“Don’t you understand anything?”
“No, I don’t understand Eunice.”
“She will be here any minute.”
“You have got to stop repeating yourself.”
“I am not repeating myself. I am not repeating myself. Oh, God, I’m repeating myself.”
“Steve, you don’t want to marry Eunice.”
“I am not Steve. I am Howard.”
“Neither of you wants to marry Eunice.”
“Why do you say that?”
“Because you don’t want to marry someone who is going to get all wrinkled, lined and flabby.”
“Everybody gets wrinkled, lined and flabby.”
“By next week?”
The weekend before last, I had something like an epiphany. I don’t have a lot of epiphanies and that’s too bad because there are a lot of things I’d like to figure out. But the weekend before last I had something like one.
I was watching a tennis tournament. This time of year tennis buffs like me think of as the US Open season. Almost every weekend there is a little tournament leading up to the final Grand Slam event of the year.
This time of year is always important to me because, over the years, I’ve used the US Open to start planning my next year, to put stuff from the current year into my past, to evaluate my life and to try to get on with things. Back when I dropped out of college I made the decision to do so during a US Open. When I was in the corporate world I made some key job decisions during US Opens. Now, whether I want to or not, I’ll be making some pretty big decisions during this US Open season, too.
What I’m saying is I generally get a little thoughtful and introspective during this time of year.
The weekend before last I was watching a couple of the warm-up tournaments leading to the US Open and one of the commercials—of all things!—hit me like a sledgehammer to the back of the head.
It was a USTA commercial featuring young hotshot Rafael Nadal and old has-been John McEnroe. The idea is that Nadal is driving a bus from tournament to tournament and McEnroe is in the back of the bus playing guitar and making noise, bugging Nadal.
Now, beyond the fact that Nadal is an active player and McEnroe retired something like two decades ago, what really bugged me about the commercial was the age thing: Nadal just turned twenty years old. McEnroe soon is going to turn fifty.
McEnroe looked stupid banging away on the guitar, acting obnoxious.
I sat there watching the commercial thinking, “This is ridiculous. The USTA really needs to get rid of McEnroe. He’s not a player any more. He does awful commentary.

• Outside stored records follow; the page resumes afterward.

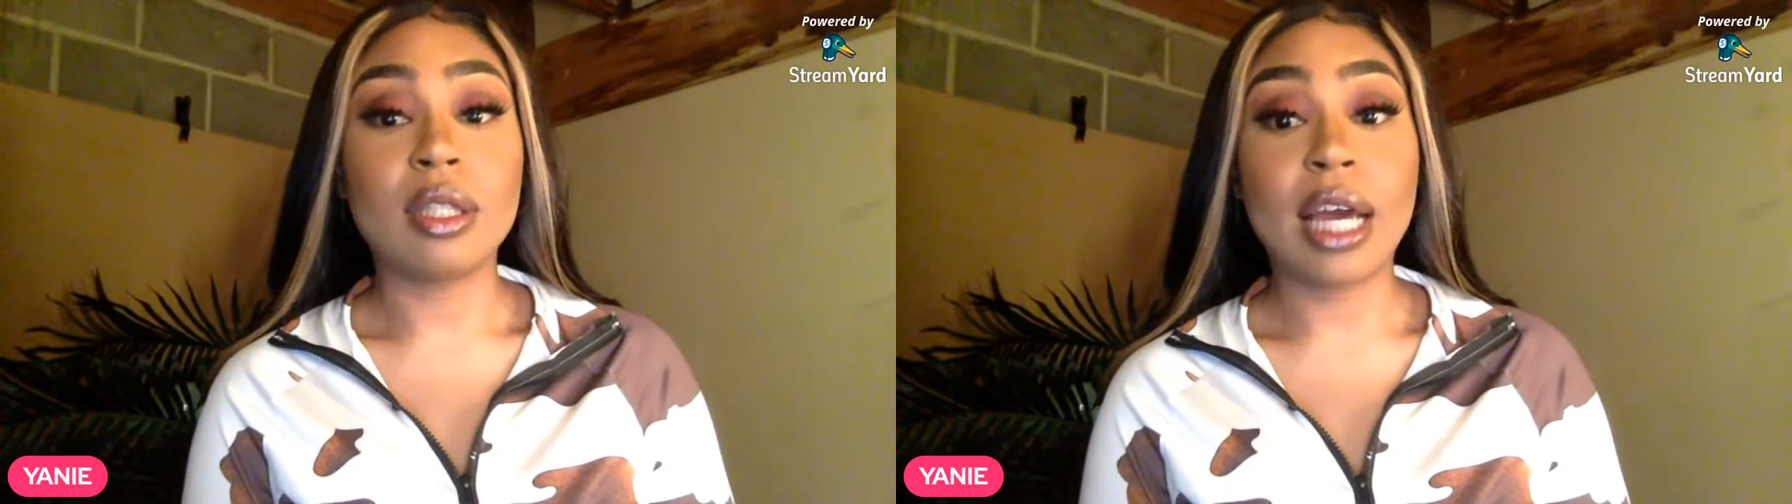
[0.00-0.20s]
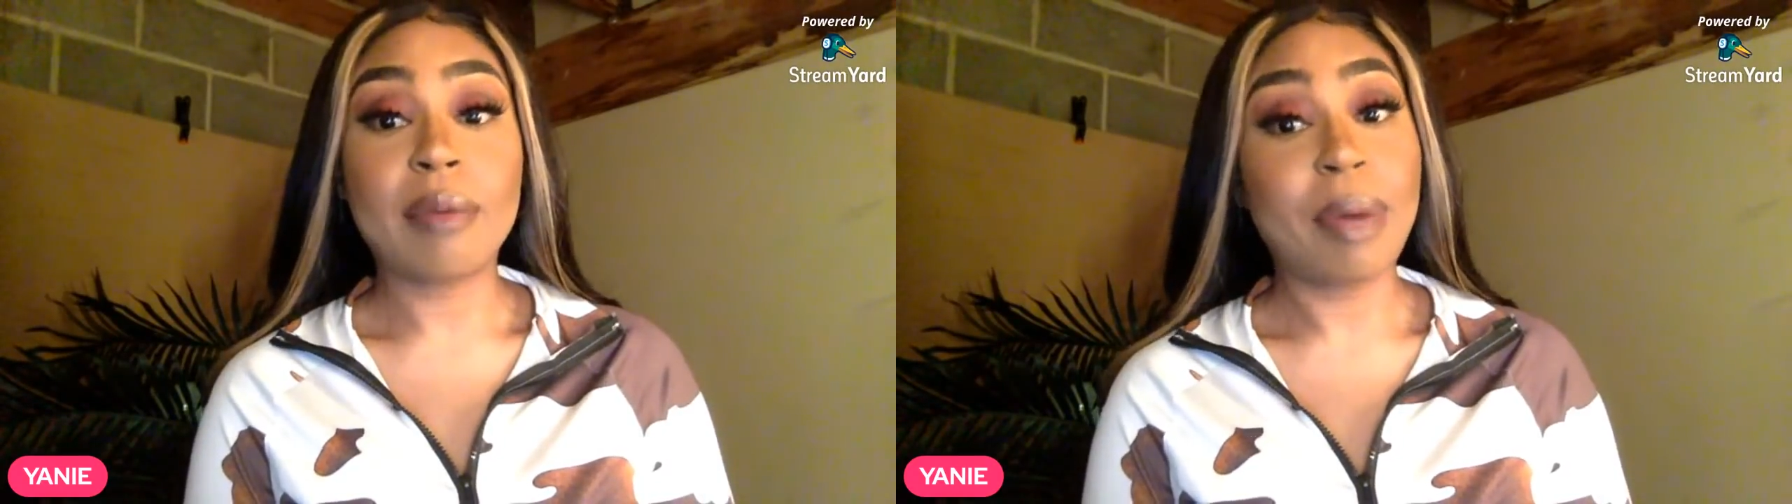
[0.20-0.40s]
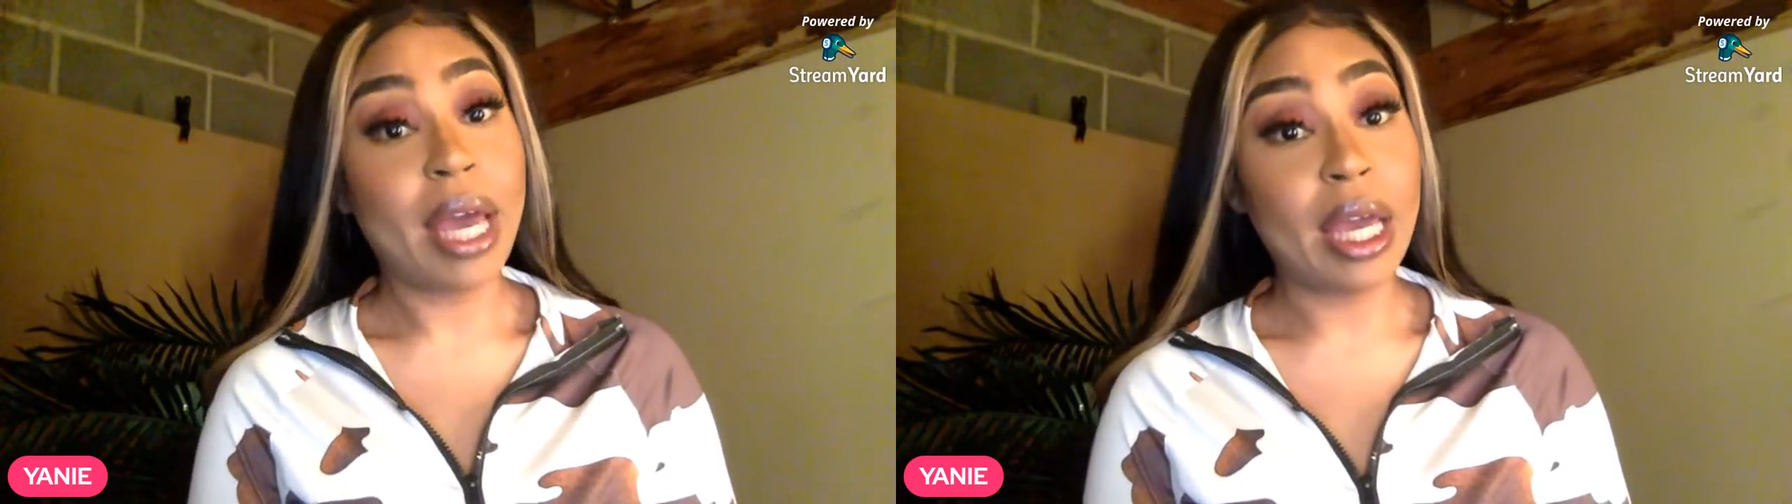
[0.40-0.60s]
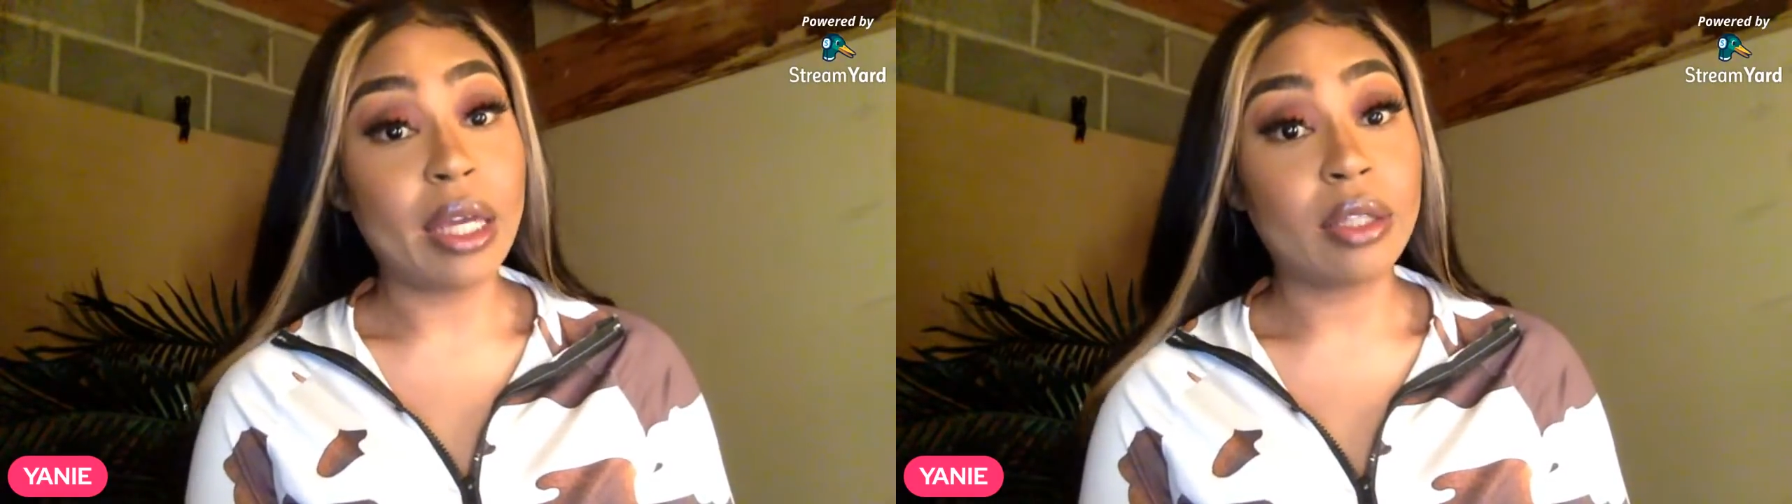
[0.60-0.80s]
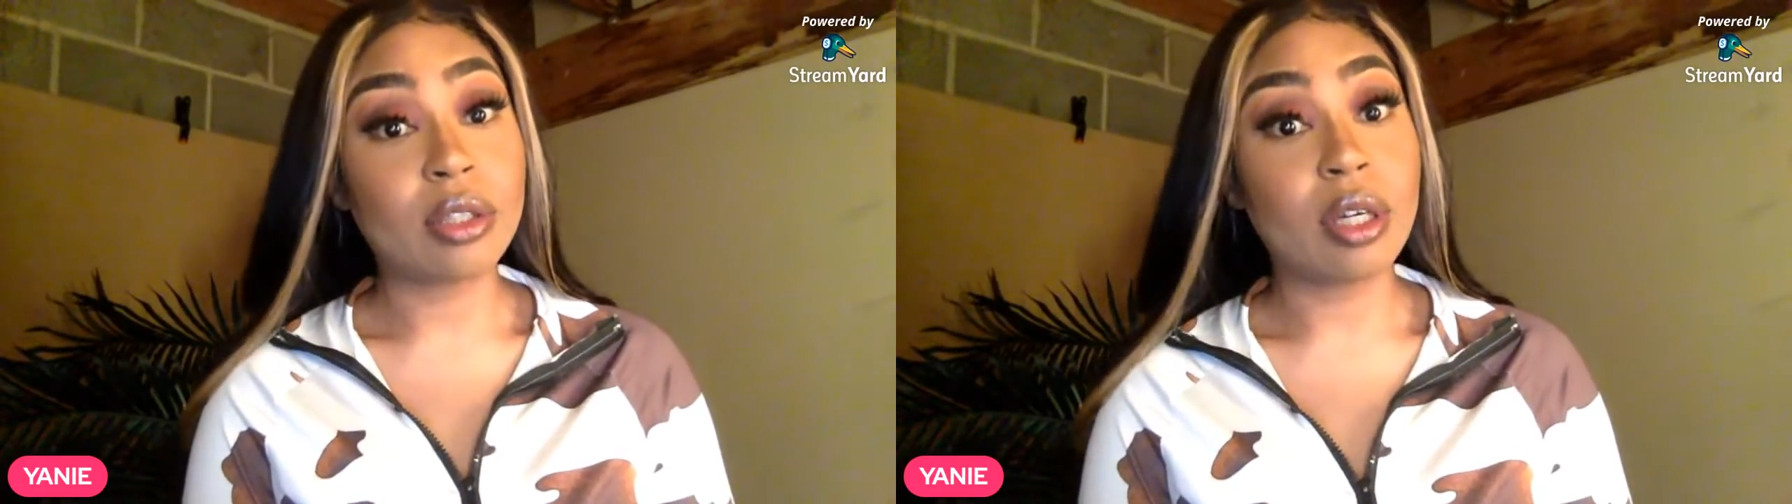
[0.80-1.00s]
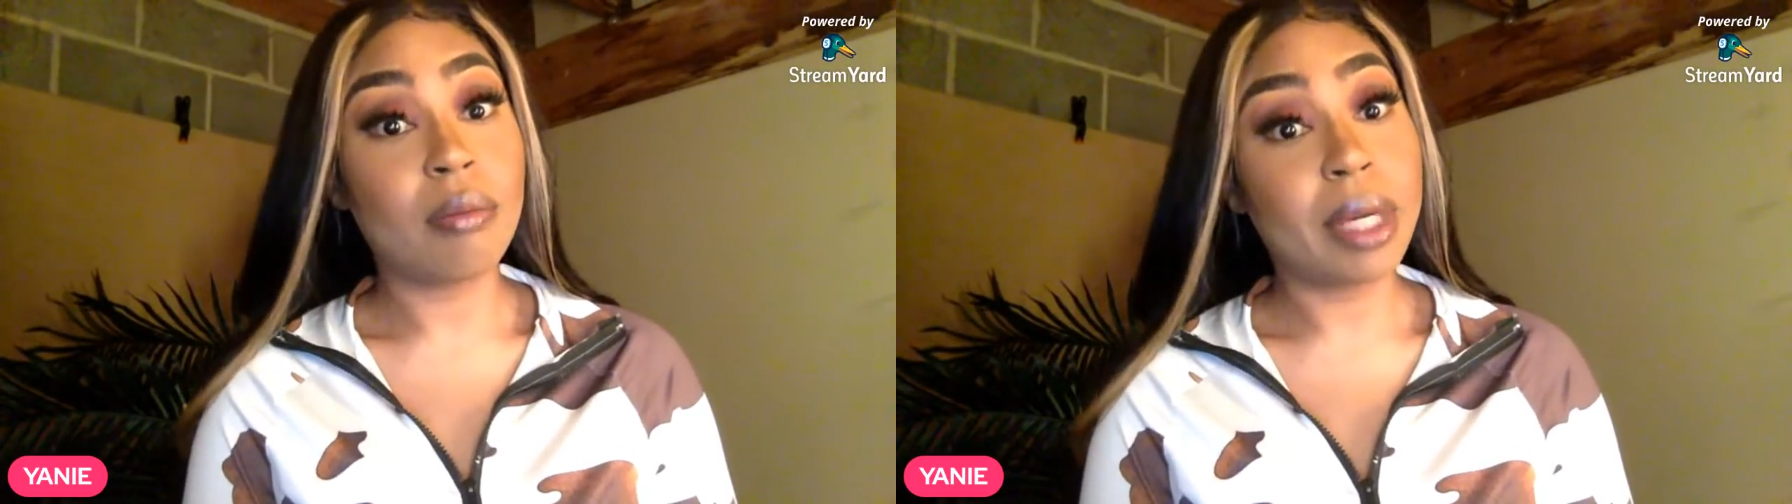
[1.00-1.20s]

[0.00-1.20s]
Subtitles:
like Paige on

Why do they keep him hanging around? And why do they do a stupid commercial like this where they show this old guy hanging around with the youngsters? Don’t they—doesn’t he—realize how stupid he looks?”

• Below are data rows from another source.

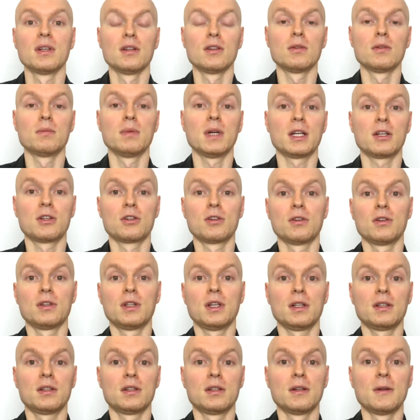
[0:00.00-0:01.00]
to make sure
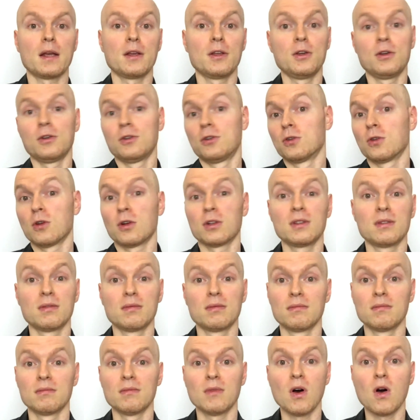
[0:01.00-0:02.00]
that you do not
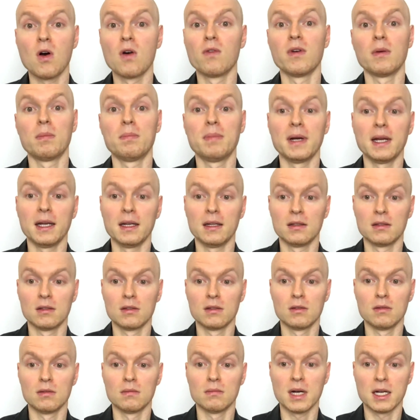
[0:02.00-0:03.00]
overpay
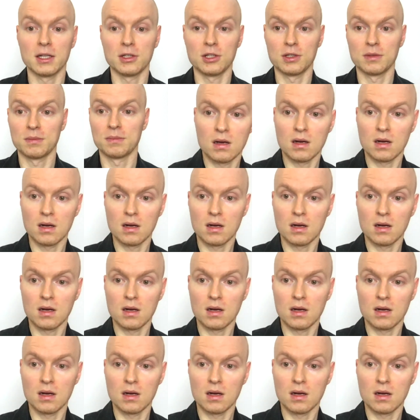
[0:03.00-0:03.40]
too much.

Then—and this was the sledgehammer part—it hit me: McEnroe is just one year older than I am.
I know some people who are twenty years old . . .

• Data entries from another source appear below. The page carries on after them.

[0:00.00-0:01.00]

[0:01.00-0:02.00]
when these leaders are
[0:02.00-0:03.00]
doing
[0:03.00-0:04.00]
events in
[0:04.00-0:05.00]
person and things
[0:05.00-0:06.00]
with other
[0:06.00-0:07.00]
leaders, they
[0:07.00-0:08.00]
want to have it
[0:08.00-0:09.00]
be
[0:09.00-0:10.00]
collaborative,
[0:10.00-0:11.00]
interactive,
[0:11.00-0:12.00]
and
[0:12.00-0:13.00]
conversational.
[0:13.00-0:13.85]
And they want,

I’m obnoxious and bang away on a guitar . . .
I’d thought about McEnroe: Doesn’t he realize how stupid he looks?
Yeah, so, this age thing is tough for me. I’ve never been afraid or worried about the whole wrinkled, lined and flabby part of getting old. Everybody gets wrinkled, lined and flabby.
I’ve always been afraid of becoming irrelevant.
Most old people I know have completely given up on playing an active part in society-at-large. They are not creating anything, they are not contributing anything. They are not even trying to be a dynamic element within society-at-large.
Beyond simply not creating or contributing anything in any way to society-at-large, many old people I know are actively dragging down, holding back, society-at-large. They reinforce pointless old crap. They require young people to spend time and resources to maintain them. They consume resources that dynamic people could be putting to better use.
I’ve never wanted to become that kind of old person.
And I’ve often tried to hang out with younger people because—I think, even though I know it’s a mistaken belief—I tend to think of young people as relevant by their very nature as young people. I tend to think of young people as dynamic and contributing even though I know many young people are just going through the motions of life in the same way as are many old people.
So it occurred to me that, just like McEnroe in that dumb commercial, I must have looked pretty stupid at times.
I can’t say that I feel any new imperative to act my age.
But I do feel a new imperative to police my behavior better so that I don’t look stupid in that particular way.
I’m sure I’ll find new ways to look stupid.
But I will be more careful about hanging out with young people, banging away on my guitar and acting obnoxious.